Les recettes fiscales issues de ces exploitations sont floues. Les retombées locales, quasi nulles. Les communautés riveraines, souvent expulsées ou marginalisées, ne voient ni écoles, ni dispensaires, ni infrastructures. Pire : dans certains cas, des villages entiers vivent dans la peur de milices armées, opérant pour « sécuriser les zones minières stratégiques ». Un nouveau néocolonialisme, musclé, silencieux, recouvert du vernis patriotique d’une souveraineté de façade.
Pendant que le sol du Burkina est vidé de ses entrailles, ses habitants manquent d’eau potable, d’électricité, de soins, de justice. Le contraste est insoutenable. Car dans la balance, les armes s’échangent contre les minerais. Mais jamais contre des hôpitaux. Jamais contre des puits. Jamais contre de la vie.
La propagande au sommet, le peuple au pied du mur
Le pouvoir de la transition a choisi son camp : celui du verbe contre le réel. Les discours de souveraineté, les invectives contre l’Occident, les envolées lyriques sur la dignité retrouvée ne suffisent plus à masquer la disette, l’insécurité, l’exil intérieur. Les citoyens, eux, comparent. Ils se demandent où va l’or, où part le manganèse, qui contrôle les puits de pétrole de Diapaga, qui sécurise les concessions de Gaoua.
Le silence sur les contrats miniers russo-burkinabè est assourdissant. Aucun audit public, aucun débat parlementaire, aucune consultation citoyenne. En lieu et place, une communication obsessionnelle sur les exploits militaires, les avancées tactiques supposées, et des émissions spéciales sur la RTB où les questions interdites ne franchissent jamais le plateau.
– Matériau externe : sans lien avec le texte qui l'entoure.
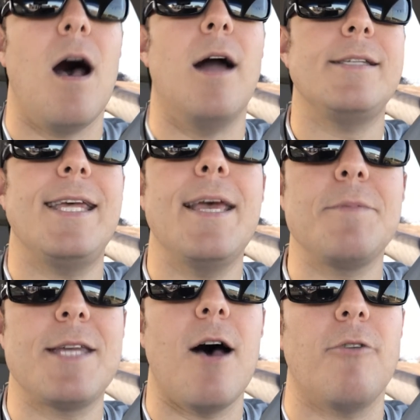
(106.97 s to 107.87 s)
unto
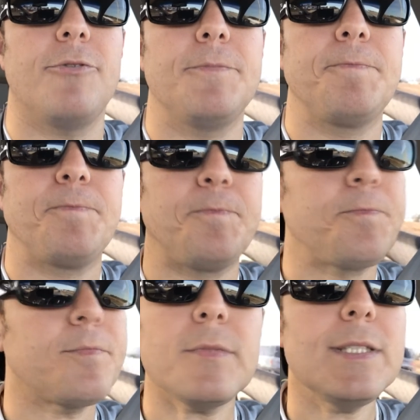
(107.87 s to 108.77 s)
Himself.
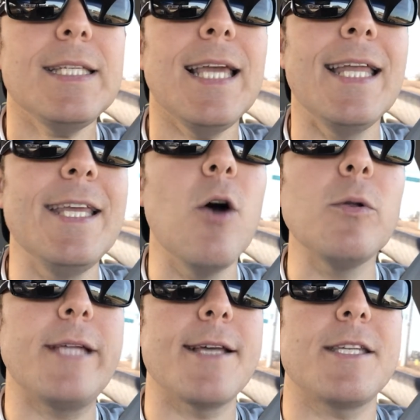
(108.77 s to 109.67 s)
In the
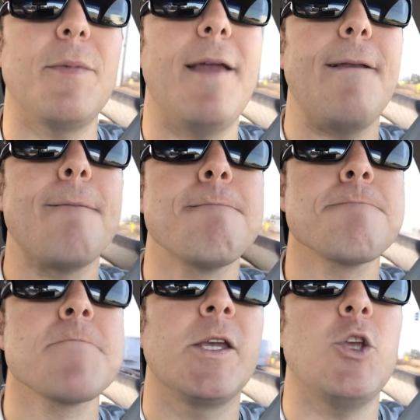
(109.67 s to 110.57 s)
Old Testament,
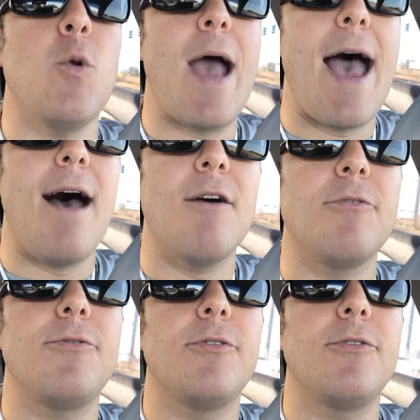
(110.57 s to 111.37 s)
you have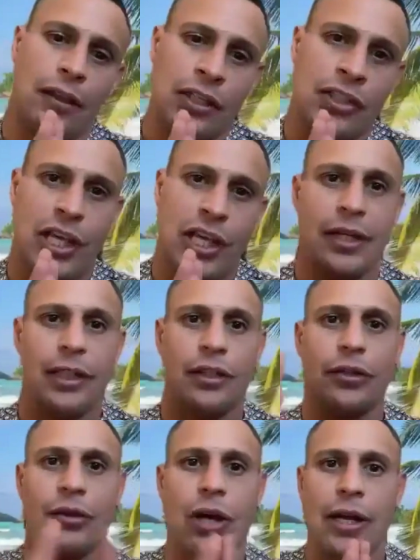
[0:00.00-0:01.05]
let's say I needed
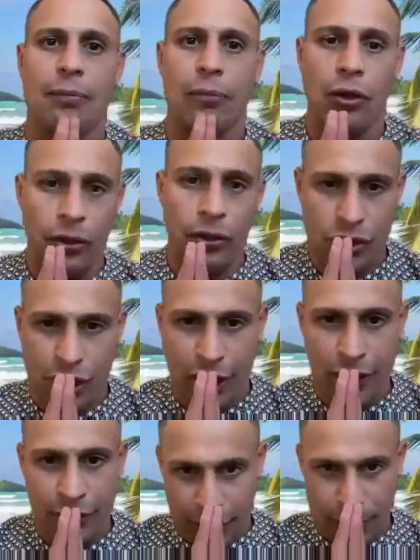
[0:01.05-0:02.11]
to write a Mother's
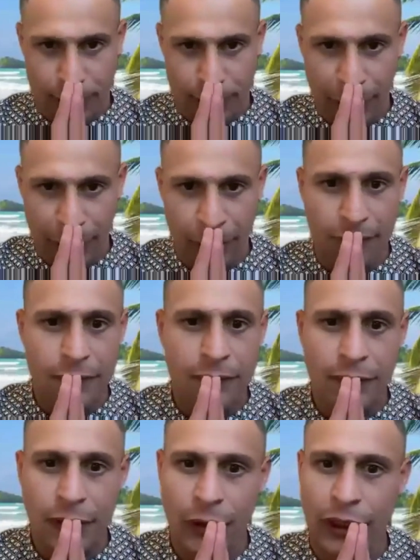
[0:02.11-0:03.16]
Day email,
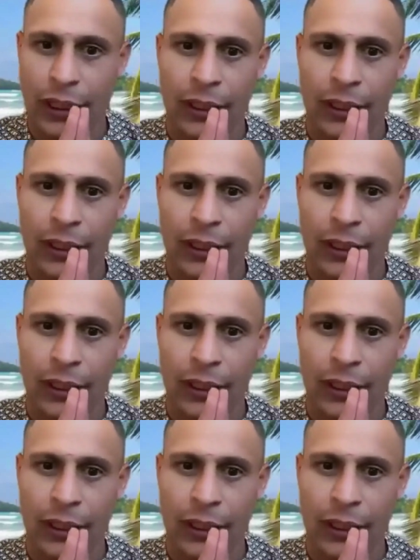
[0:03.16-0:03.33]
okay,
Cette stratégie de dissimulation nourrit une frustration croissante. Car la guerre n’est pas qu’une question de munitions. C’est une affaire de justice, de transparence, d’équité. Une armée ne peut pas gagner si elle est entourée d’un peuple affamé. Et une kalachnikov ne vaut pas un forage.
La fin des illusions ?
Ce qui se joue au Burkina Faso dépasse le théâtre national. C’est l’illustration tragique d’un basculement stratégique précipité, sans garde-fou, sans régulation, sans contre-pouvoirs. La Russie, au même titre que d’anciens partenaires occidentaux, ne vient pas par altruisme. Elle vient pour ses intérêts. Et elle agit avec une brutalité qui n’a rien à envier à celle des empires d’hier.
Que reste-t-il au peuple burkinabè, entre les mains d’un pouvoir militarisé, d’une économie minée, d’un espace civique verrouillé ? Il lui reste la parole. L’indignation. Le courage de nommer les choses. De poser des questions simples. Essentielles.
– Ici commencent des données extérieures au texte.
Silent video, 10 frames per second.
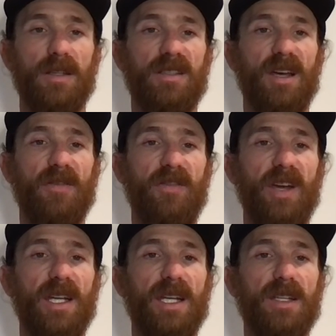Sun
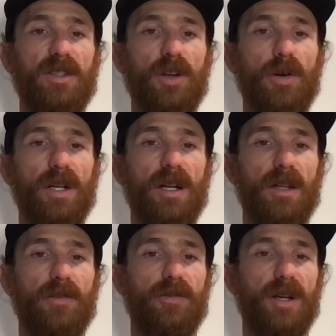fade is noted
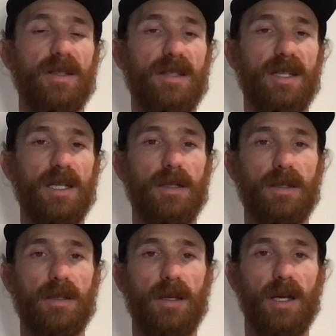on the front
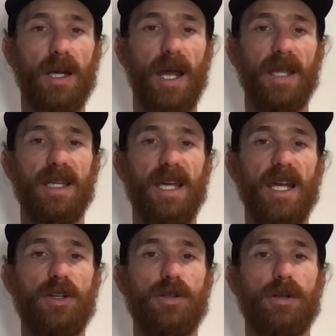seats, and the
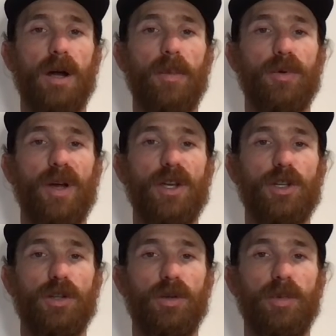gauges are
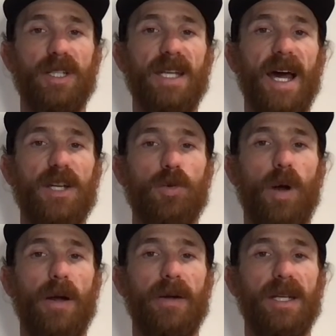operational, but dash
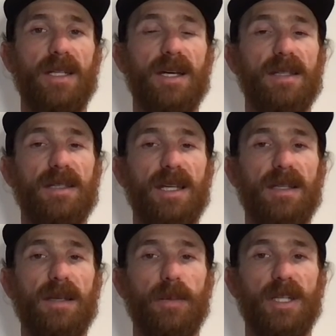wiring does
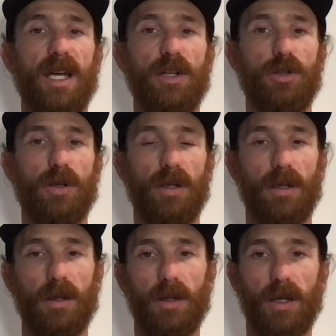need some attention.
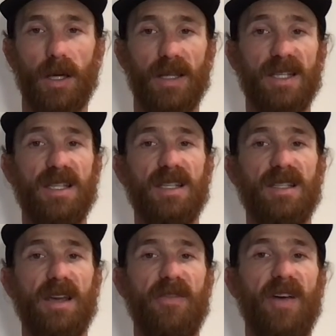This
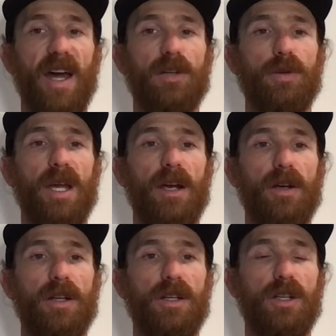is a factory air
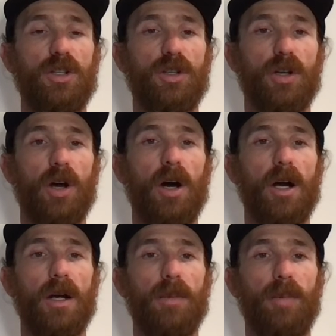conditioned
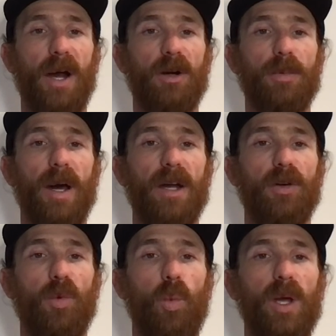car powered by a
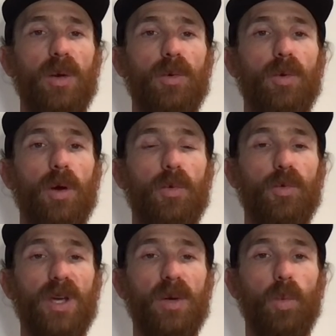re-
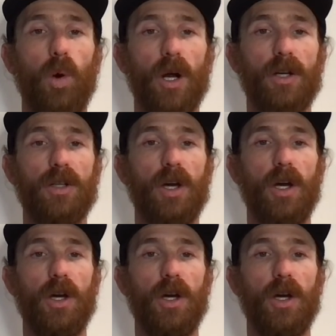reworked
Qui a bu l’eau d’un forage russe ? Personne.
Qui enterre chaque jour ses enfants, tombés sous des kalachnikovs ?
Le peuple.
Qui profite de la coopération russo-burkinabè ? Une minorité silencieuse, embourbée dans l’opacité et l’accumulation.
Épilogue : pour une souveraineté authentique, et non capturée
Il est temps de redéfinir le sens de la souveraineté. Elle ne réside pas dans les alliances bruyantes ou les ruptures tapageuses. Elle ne se mesure pas au nombre de drapeaux russes brandis sur les places publiques. Elle se vit, se sent, se construit. Dans la qualité des soins. Dans l’accès à l’eau. Dans la justice. Dans la sécurité véritable, celle qui libère, et non celle qui opprime.
Le Burkina Faso mérite mieux qu’un champ de bataille géopolitique. Il mérite une paix durable, des politiques publiques transparentes, des partenaires exigeants mais respectueux. Il mérite des forages, pas des fusils.